Collected data:
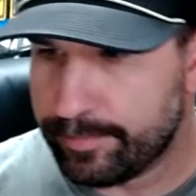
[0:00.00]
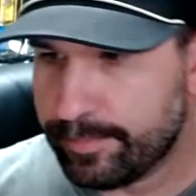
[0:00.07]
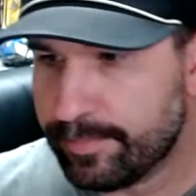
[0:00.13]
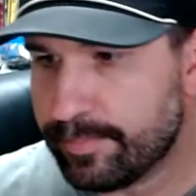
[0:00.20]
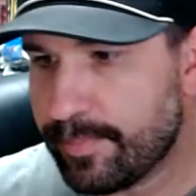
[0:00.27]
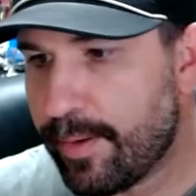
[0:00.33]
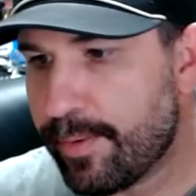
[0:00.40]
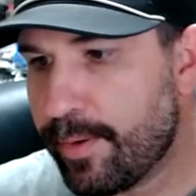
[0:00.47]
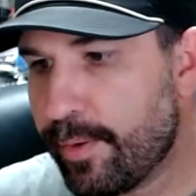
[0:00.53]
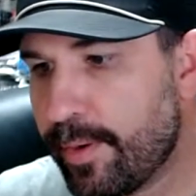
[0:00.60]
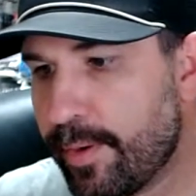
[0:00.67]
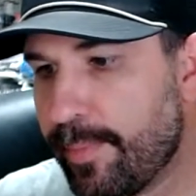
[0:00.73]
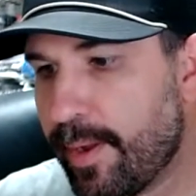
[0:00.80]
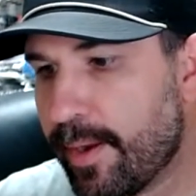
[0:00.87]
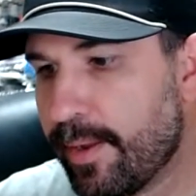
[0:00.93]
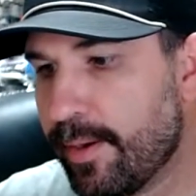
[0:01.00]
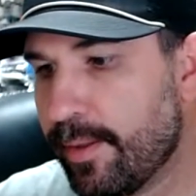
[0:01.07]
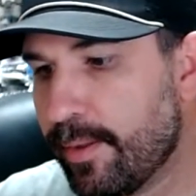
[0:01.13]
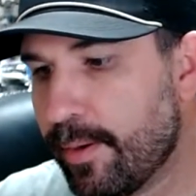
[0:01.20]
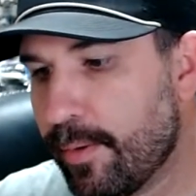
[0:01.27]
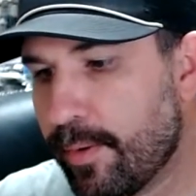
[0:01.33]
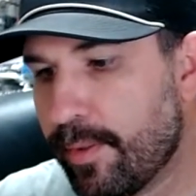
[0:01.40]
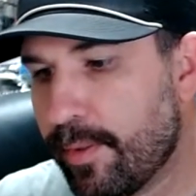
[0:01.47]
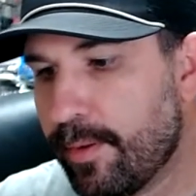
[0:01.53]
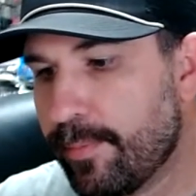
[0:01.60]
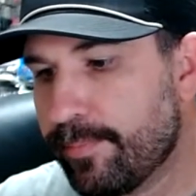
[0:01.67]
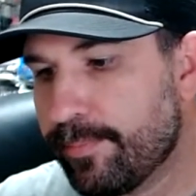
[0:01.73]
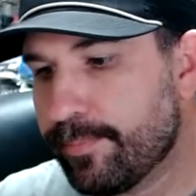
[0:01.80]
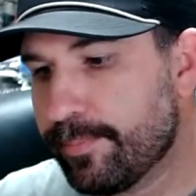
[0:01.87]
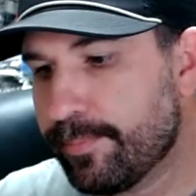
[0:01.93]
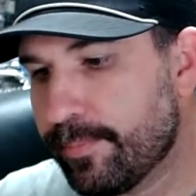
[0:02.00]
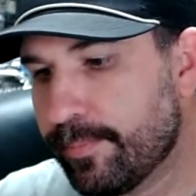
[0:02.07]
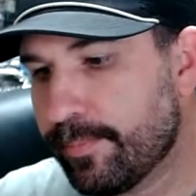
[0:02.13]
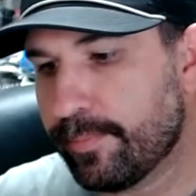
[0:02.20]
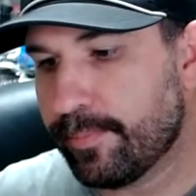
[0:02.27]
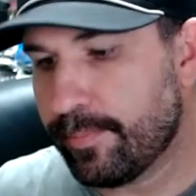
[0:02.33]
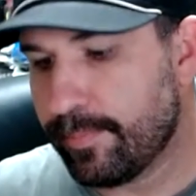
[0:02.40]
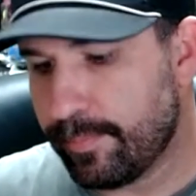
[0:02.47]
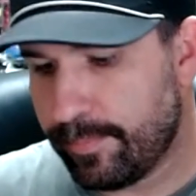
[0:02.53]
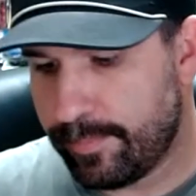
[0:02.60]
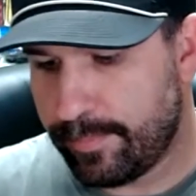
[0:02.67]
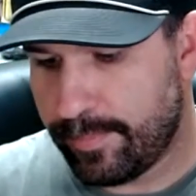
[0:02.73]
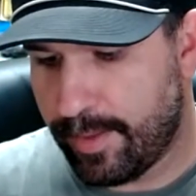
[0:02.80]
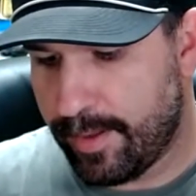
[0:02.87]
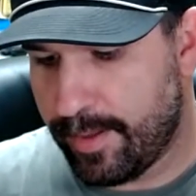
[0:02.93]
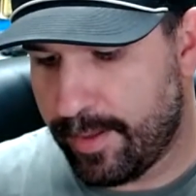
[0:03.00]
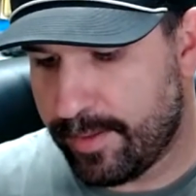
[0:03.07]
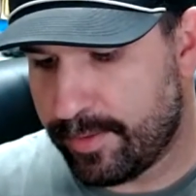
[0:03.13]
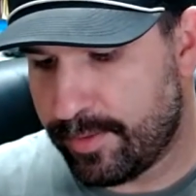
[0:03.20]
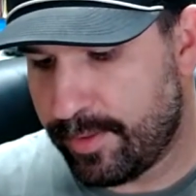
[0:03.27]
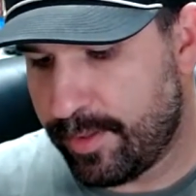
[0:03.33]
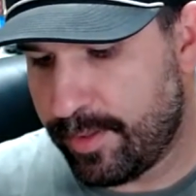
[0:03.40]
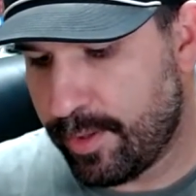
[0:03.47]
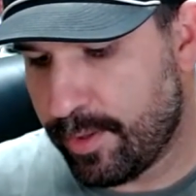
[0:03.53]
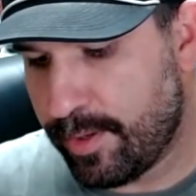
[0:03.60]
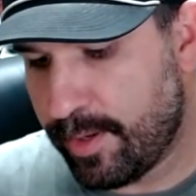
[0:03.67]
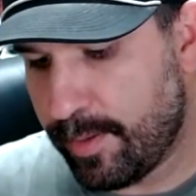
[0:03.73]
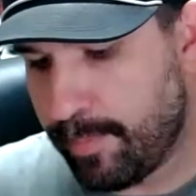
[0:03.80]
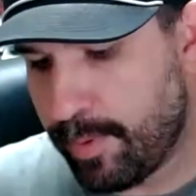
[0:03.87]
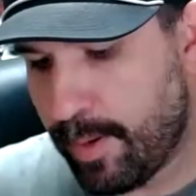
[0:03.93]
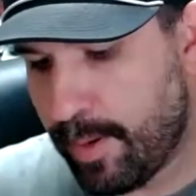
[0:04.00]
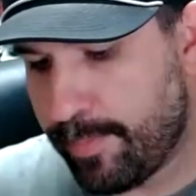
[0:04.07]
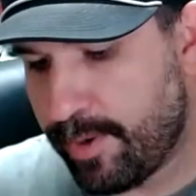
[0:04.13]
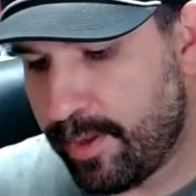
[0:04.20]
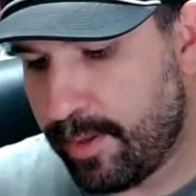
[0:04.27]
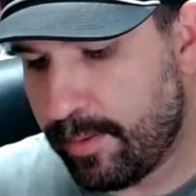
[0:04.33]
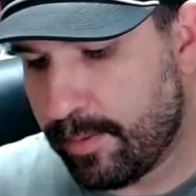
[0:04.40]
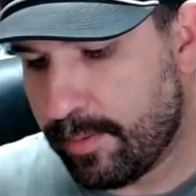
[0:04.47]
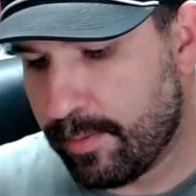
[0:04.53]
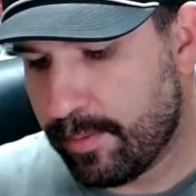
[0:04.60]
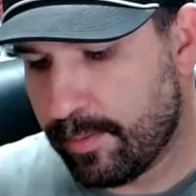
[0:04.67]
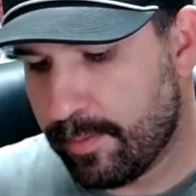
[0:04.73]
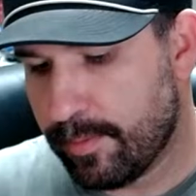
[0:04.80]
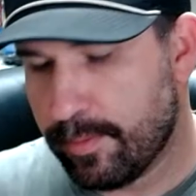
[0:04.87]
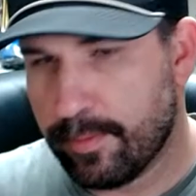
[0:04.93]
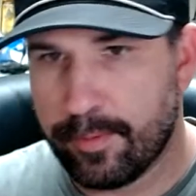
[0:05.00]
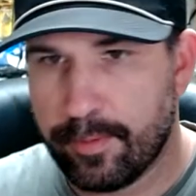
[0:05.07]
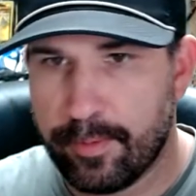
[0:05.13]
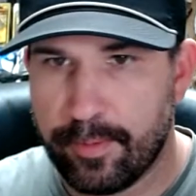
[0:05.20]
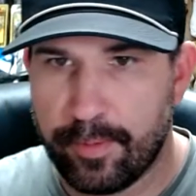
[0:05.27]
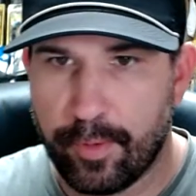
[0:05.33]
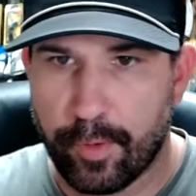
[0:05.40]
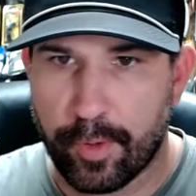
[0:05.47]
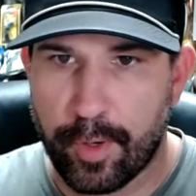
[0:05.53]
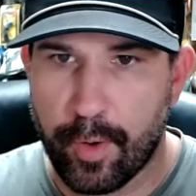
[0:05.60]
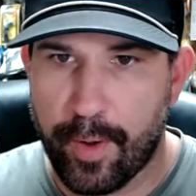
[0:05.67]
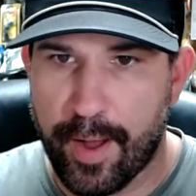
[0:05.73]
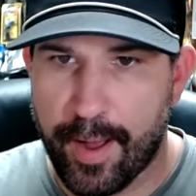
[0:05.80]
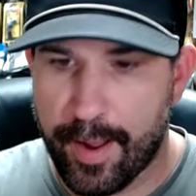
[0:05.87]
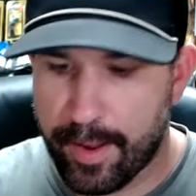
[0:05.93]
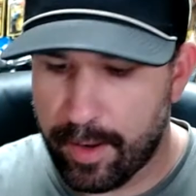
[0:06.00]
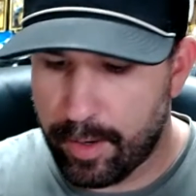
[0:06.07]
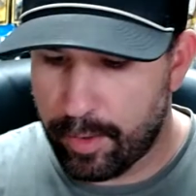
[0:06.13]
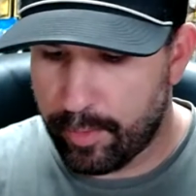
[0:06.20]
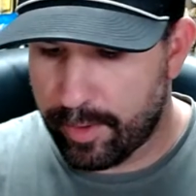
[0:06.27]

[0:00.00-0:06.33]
I don't know anybody in Illinois, though, that has deer hunting property, or Ohio, or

## To do
Output every record exactly, minus the pictures.

## The answer
[0:00.00]
[0:00.07]
[0:00.13]
[0:00.20]
[0:00.27]
[0:00.33]
[0:00.40]
[0:00.47]
[0:00.53]
[0:00.60]
[0:00.67]
[0:00.73]
[0:00.80]
[0:00.87]
[0:00.93]
[0:01.00]
[0:01.07]
[0:01.13]
[0:01.20]
[0:01.27]
[0:01.33]
[0:01.40]
[0:01.47]
[0:01.53]
[0:01.60]
[0:01.67]
[0:01.73]
[0:01.80]
[0:01.87]
[0:01.93]
[0:02.00]
[0:02.07]
[0:02.13]
[0:02.20]
[0:02.27]
[0:02.33]
[0:02.40]
[0:02.47]
[0:02.53]
[0:02.60]
[0:02.67]
[0:02.73]
[0:02.80]
[0:02.87]
[0:02.93]
[0:03.00]
[0:03.07]
[0:03.13]
[0:03.20]
[0:03.27]
[0:03.33]
[0:03.40]
[0:03.47]
[0:03.53]
[0:03.60]
[0:03.67]
[0:03.73]
[0:03.80]
[0:03.87]
[0:03.93]
[0:04.00]
[0:04.07]
[0:04.13]
[0:04.20]
[0:04.27]
[0:04.33]
[0:04.40]
[0:04.47]
[0:04.53]
[0:04.60]
[0:04.67]
[0:04.73]
[0:04.80]
[0:04.87]
[0:04.93]
[0:05.00]
[0:05.07]
[0:05.13]
[0:05.20]
[0:05.27]
[0:05.33]
[0:05.40]
[0:05.47]
[0:05.53]
[0:05.60]
[0:05.67]
[0:05.73]
[0:05.80]
[0:05.87]
[0:05.93]
[0:06.00]
[0:06.07]
[0:06.13]
[0:06.20]
[0:06.27]

[0:00.00-0:06.33]
I don't know anybody in Illinois, though, that has deer hunting property, or Ohio, or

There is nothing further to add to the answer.